When someone is faced with mobility challenges, the risk of falls and injuries increases. This is the case for people living with Parkinson’s disease, a brain disorder that results in uncontrollable movements, such as shaking and impaired balance and coordination.
Ya Wang, an associate professor at Texas A&M University, and her colleagues have been exploring a novel way to assess the risk of falling in someone with Parkinson’s disease. Their proposed approach involves a smart insole that’s inserted into users' shoes and tracks their foot movements while they tap their toes. It is described in a recent study, published 5 May 2022 in IEEE Sensors Letters.
The traditional test used to assess Parkinson’s disease is the Unified Parkinson’s Disease Rating Scale (UPDRS), in which patients do a number of walking and toe-tapping exercises. Wang’s team had previously developed a smart insole capable of monitoring foot movement as patients walked but became intrigued by the idea of using the device to monitor toe-tapping movements instead.

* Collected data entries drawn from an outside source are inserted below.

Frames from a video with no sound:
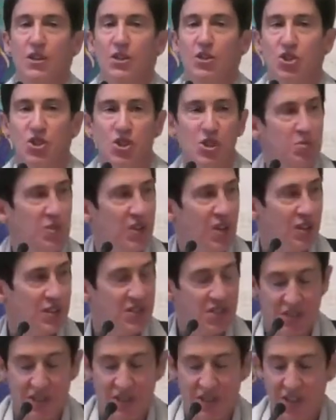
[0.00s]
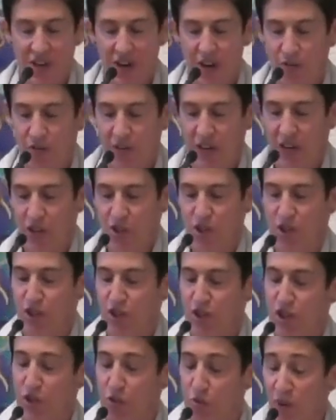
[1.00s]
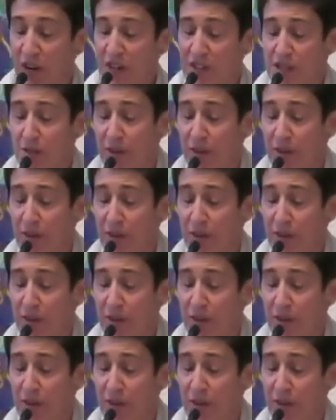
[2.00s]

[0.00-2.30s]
She belongs to this congregation, and she writes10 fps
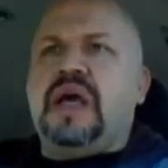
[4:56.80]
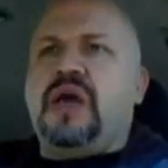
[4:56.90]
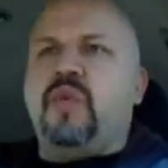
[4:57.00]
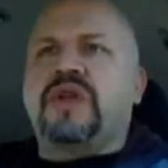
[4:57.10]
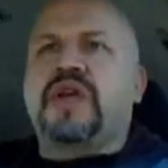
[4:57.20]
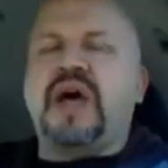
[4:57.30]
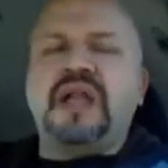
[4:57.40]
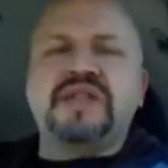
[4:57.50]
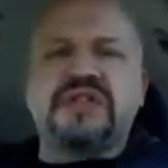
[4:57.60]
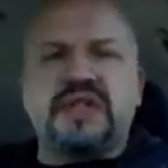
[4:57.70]
it would
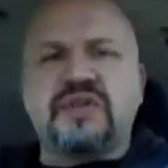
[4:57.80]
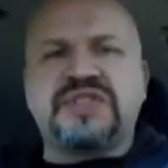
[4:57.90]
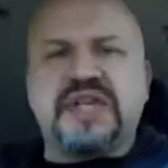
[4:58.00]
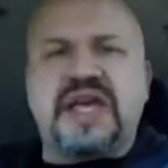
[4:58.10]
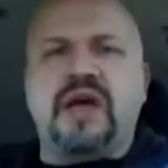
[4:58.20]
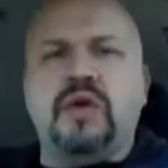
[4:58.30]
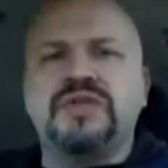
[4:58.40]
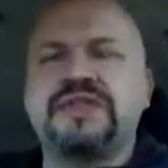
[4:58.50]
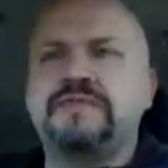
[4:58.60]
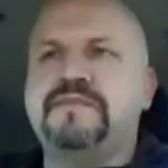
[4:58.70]
cut into their sales.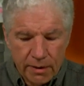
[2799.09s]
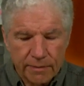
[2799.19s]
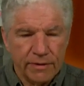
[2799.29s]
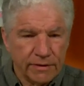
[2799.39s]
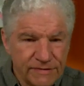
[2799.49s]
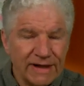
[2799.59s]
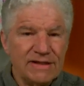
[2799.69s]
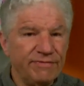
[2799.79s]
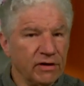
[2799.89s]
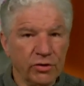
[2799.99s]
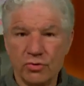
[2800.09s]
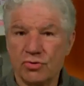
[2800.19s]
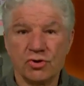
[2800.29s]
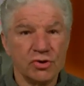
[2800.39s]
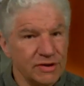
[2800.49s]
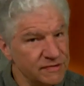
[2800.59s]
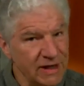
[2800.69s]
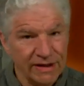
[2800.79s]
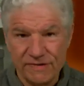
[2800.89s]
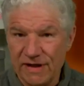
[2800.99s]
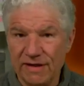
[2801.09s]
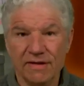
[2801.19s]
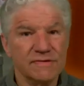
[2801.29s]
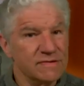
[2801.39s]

The scientific literature does not say this.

“Toe-tapping motion is one of the important tasks in [UPDRS], but there is a very limited number of studies working on analyzing toe tapping with smart wearable devices in the field,” explains Wang. “We started to wonder if we could use toe-tapping motion, which has a simpler and more interesting setup compared to walking motion, to assess the risk of falling.”
In their study, 10participants with Parkinson’s disease and 8 healthy controls completed a toe-tapping exercise while wearing the smart sole. The smart insole is made with accelerometers, a microcontroller, and a Bluetooth Low Energy module, all integrated in printed circuit boards and encapsulated in epoxy resin. The study participants followed instructions on whether to tap their toes in an alternating or synchronized pattern, while data capturing the motion are collected and transferred to a computer in real time.

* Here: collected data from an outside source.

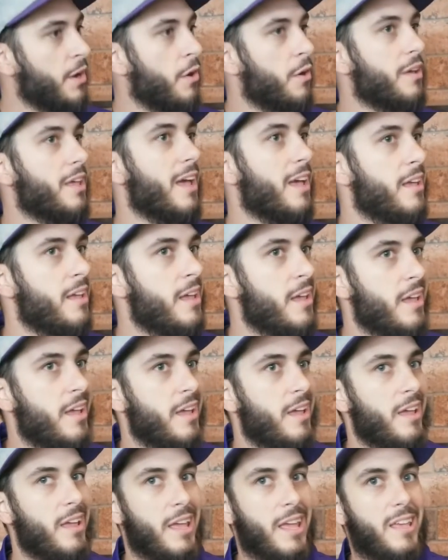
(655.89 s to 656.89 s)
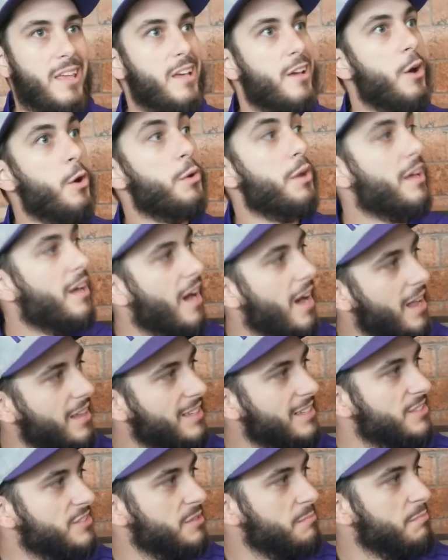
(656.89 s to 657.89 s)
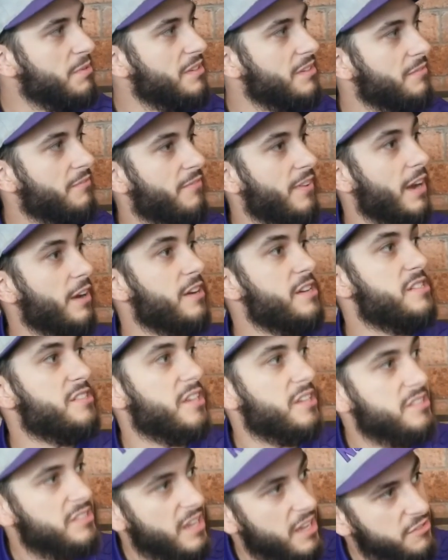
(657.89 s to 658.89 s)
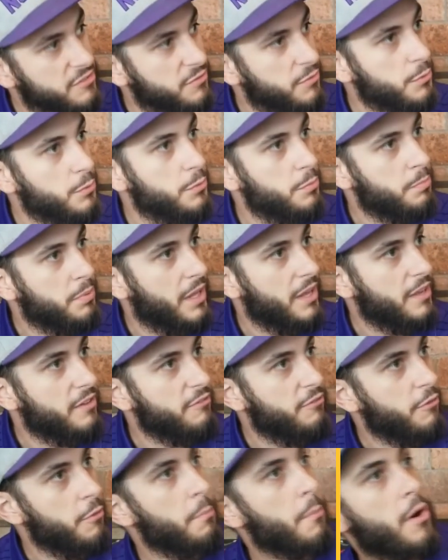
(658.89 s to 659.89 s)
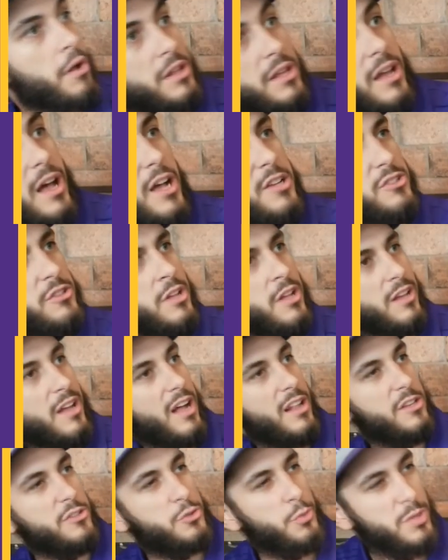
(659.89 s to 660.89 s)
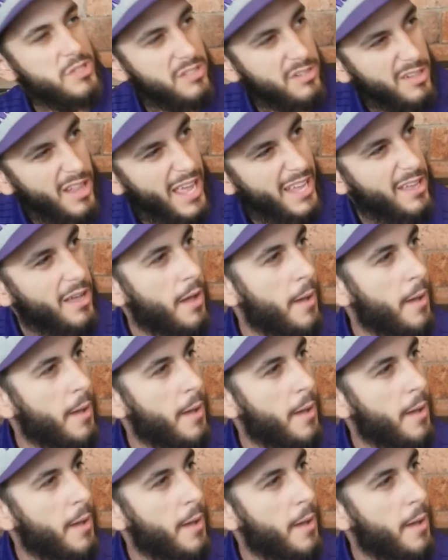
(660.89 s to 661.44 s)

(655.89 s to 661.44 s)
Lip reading: okay, he can go to college and be very successful playing football in college. Was there like a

The results show that the toe-tapping exercises do correlate closely with a person’s risk of falling (according to the UPDR scale), although it is slightly less accurate than the traditional walking tests. Through this study, the researchers learned that the ability for someone with Parkinson’s disease to move the foot in a controlled way (acceleration) was more accurate in predicting fall risk compared to the overall time it takes for them to complete the exercise.
Wang notes that it has been meaningful to have contributed to this research. “We are happy we have finished and published some work that could be helpful to the Parkinson’s community,” she says.
Next, her team plans to collect additional data from more subjects (for example, based on gender, age, medication status, and symptoms) to improve upon their novel approach and adapt it for different populations. They are also interested in exploring the use of electromyography sensors to measure muscle activities during toe tapping.